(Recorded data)
▶
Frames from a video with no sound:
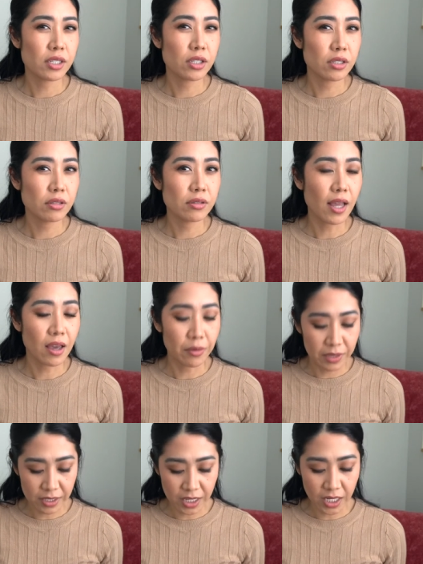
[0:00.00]
you do and how
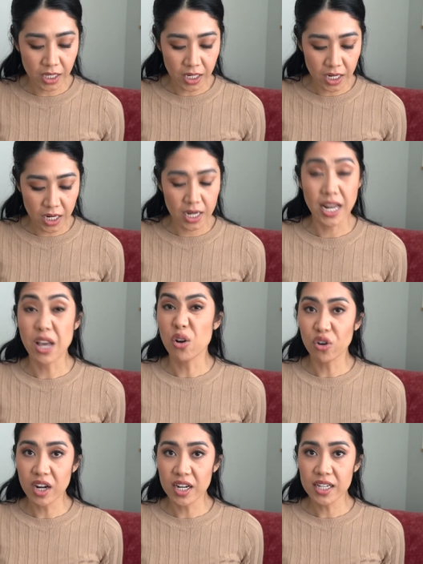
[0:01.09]
many like nail
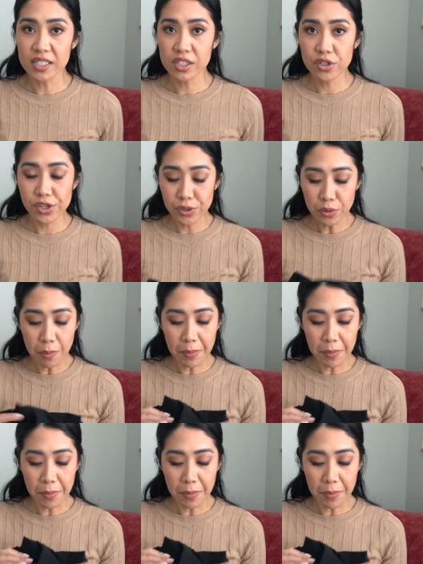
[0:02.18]
grindings you do.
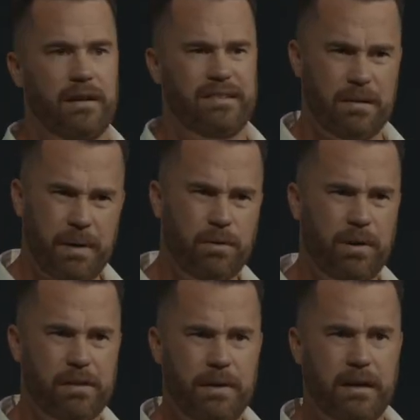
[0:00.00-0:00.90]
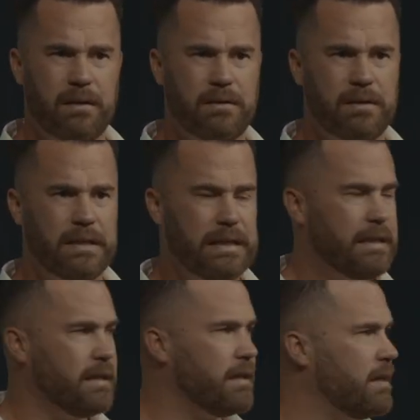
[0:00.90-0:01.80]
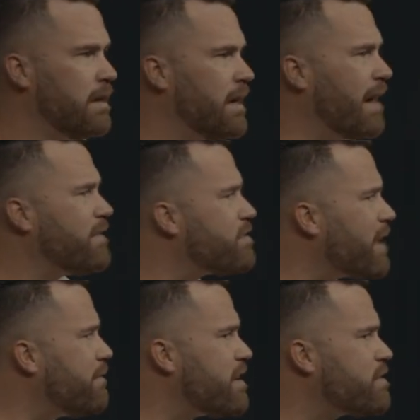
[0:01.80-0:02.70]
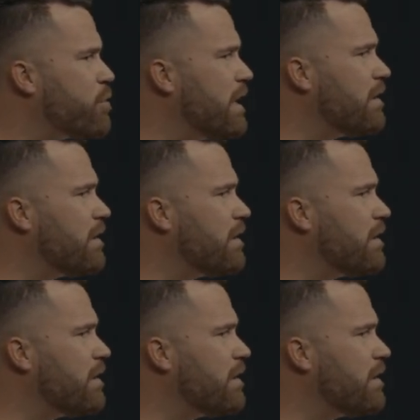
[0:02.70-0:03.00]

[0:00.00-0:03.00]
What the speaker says: Is anybody with me? I've just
◀
**TASK REQUIREMENTS:**
Collect the complete line wherever the string "with" appears in the records.

**EXPECTED ANSWER:**
Frames from a video with no sound:
What the speaker says: Is anybody with me? I've just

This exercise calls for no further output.